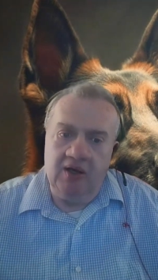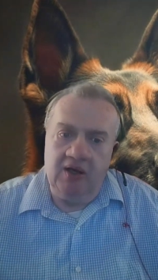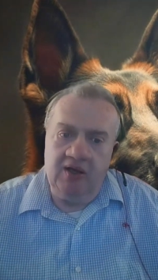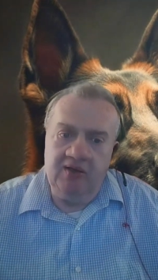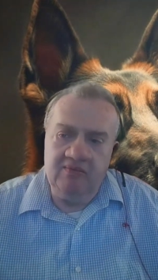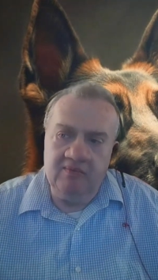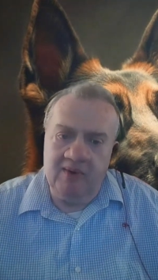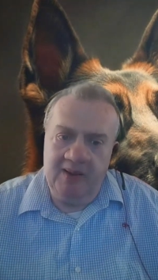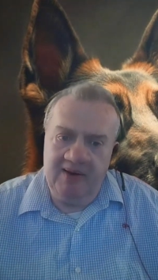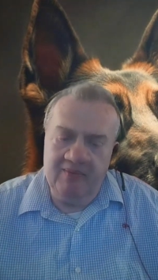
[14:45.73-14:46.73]
In
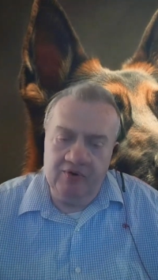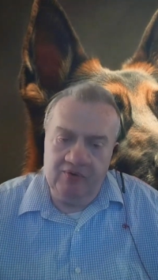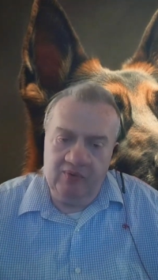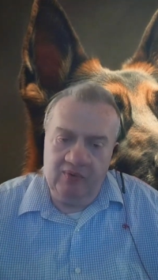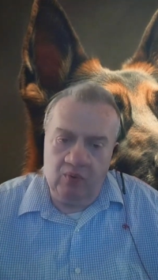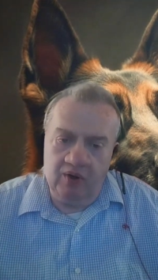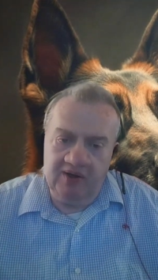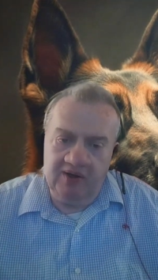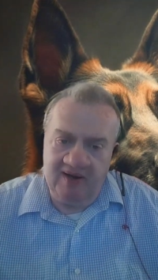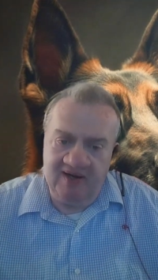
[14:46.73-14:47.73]
my neighborhood, we were
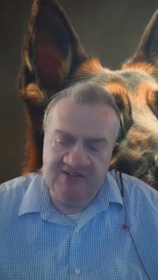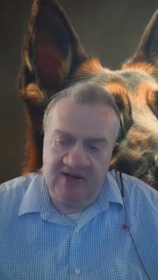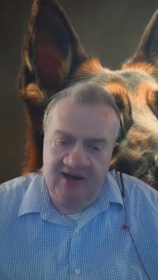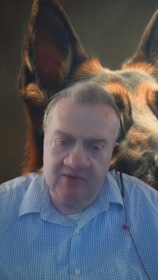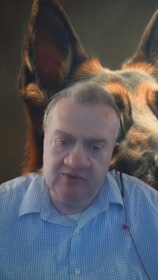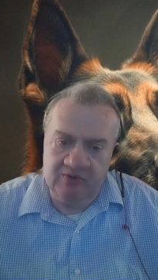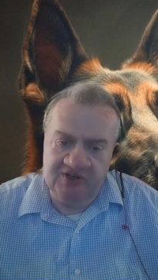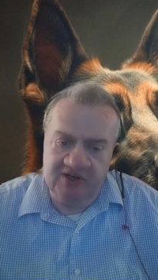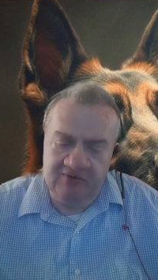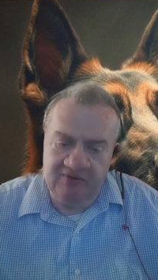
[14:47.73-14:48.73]
walking past a house which
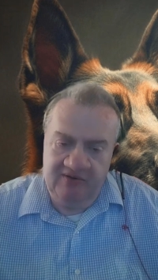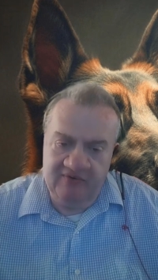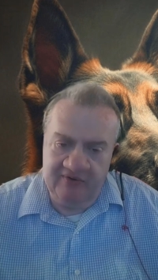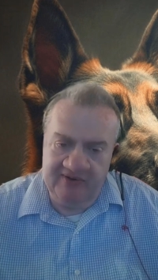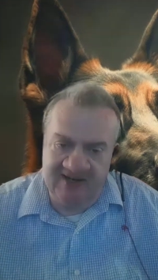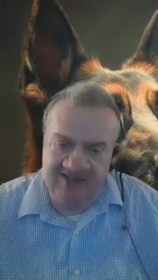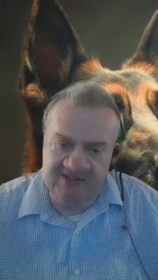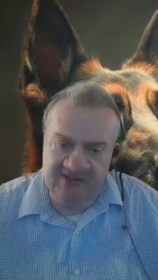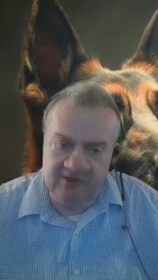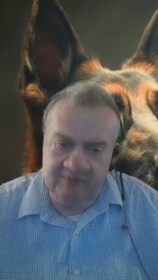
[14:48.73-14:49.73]
had three very nasty
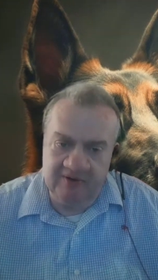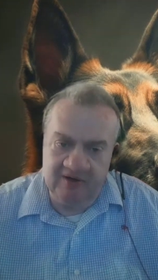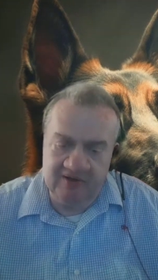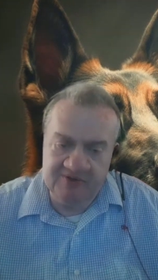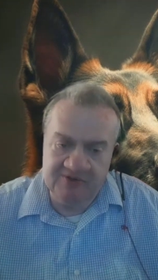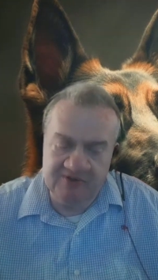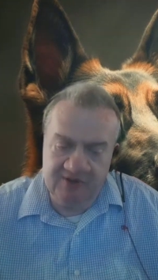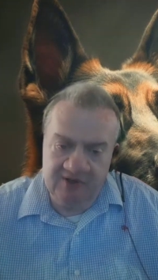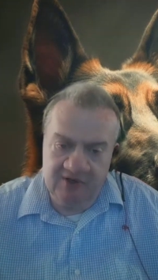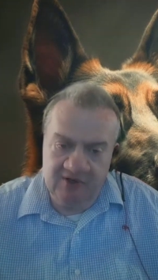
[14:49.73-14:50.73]
little pugs,
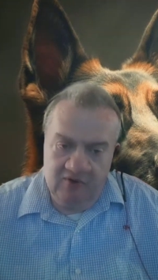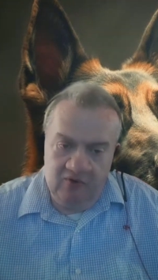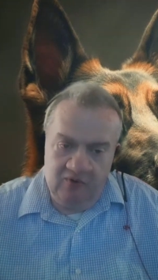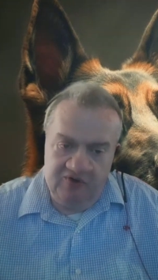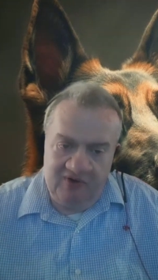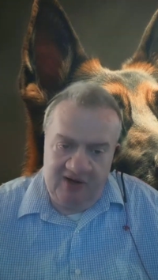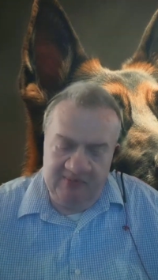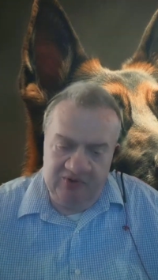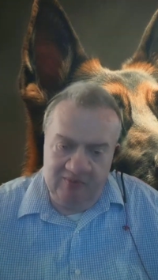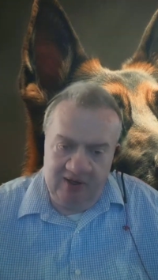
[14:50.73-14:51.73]
which ran up
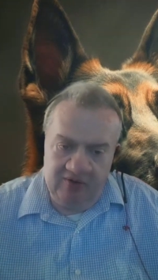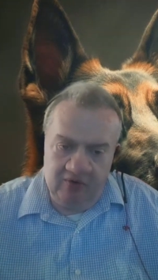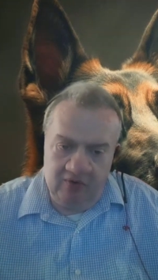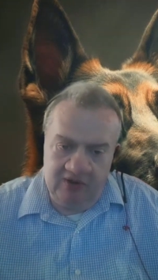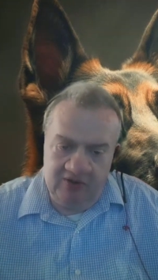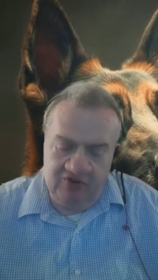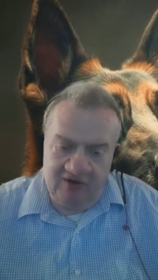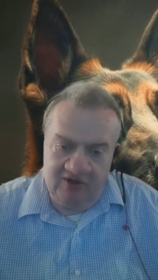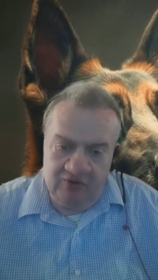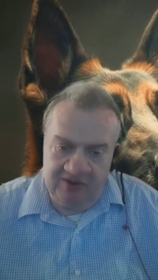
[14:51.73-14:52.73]
to my dog and
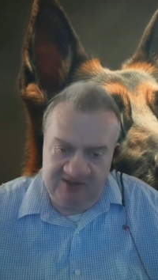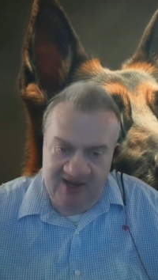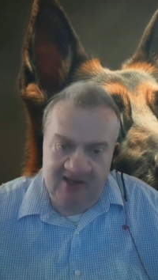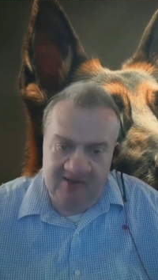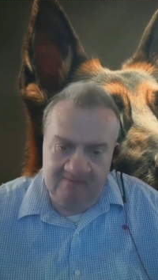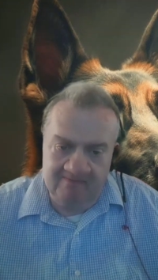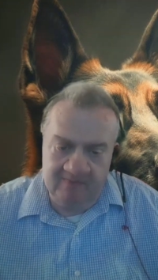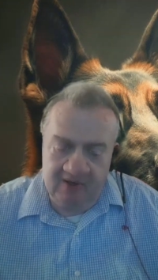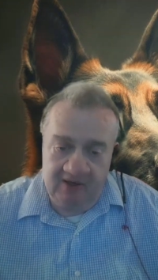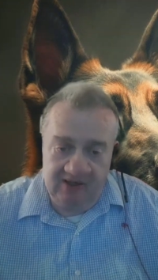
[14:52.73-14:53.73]
tried to attack it.
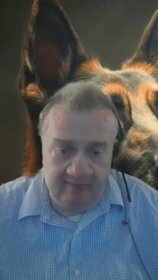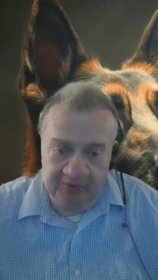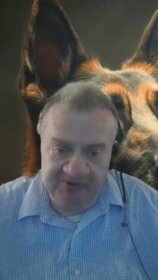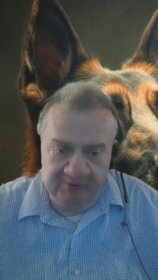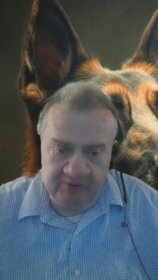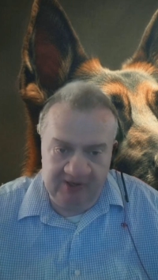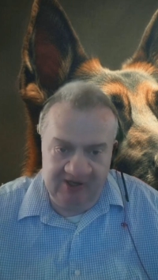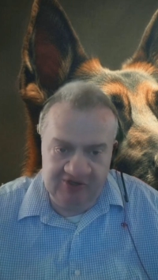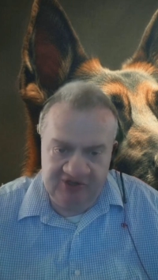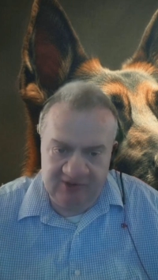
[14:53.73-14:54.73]
And on multiple
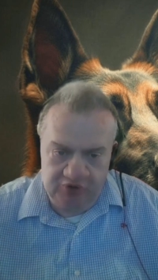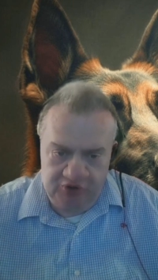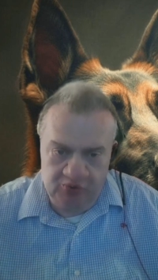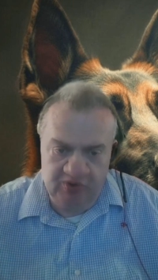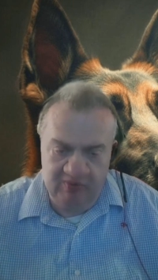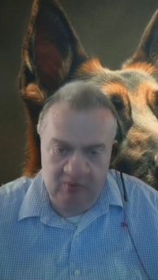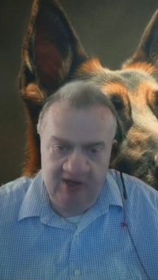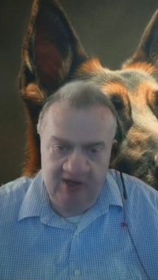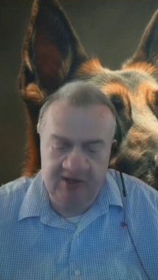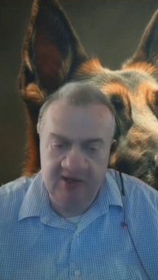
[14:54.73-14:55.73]
occasions, I would shoot them away.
::::
What you return should match the entries word for word, pictures aside.

Output of the exercise:
[14:45.73-14:46.73]
In
[14:46.73-14:47.73]
my neighborhood, we were
[14:47.73-14:48.73]
walking past a house which
[14:48.73-14:49.73]
had three very nasty
[14:49.73-14:50.73]
little pugs,
[14:50.73-14:51.73]
which ran up
[14:51.73-14:52.73]
to my dog and
[14:52.73-14:53.73]
tried to attack it.
[14:53.73-14:54.73]
And on multiple
[14:54.73-14:55.73]
occasions, I would shoot them away.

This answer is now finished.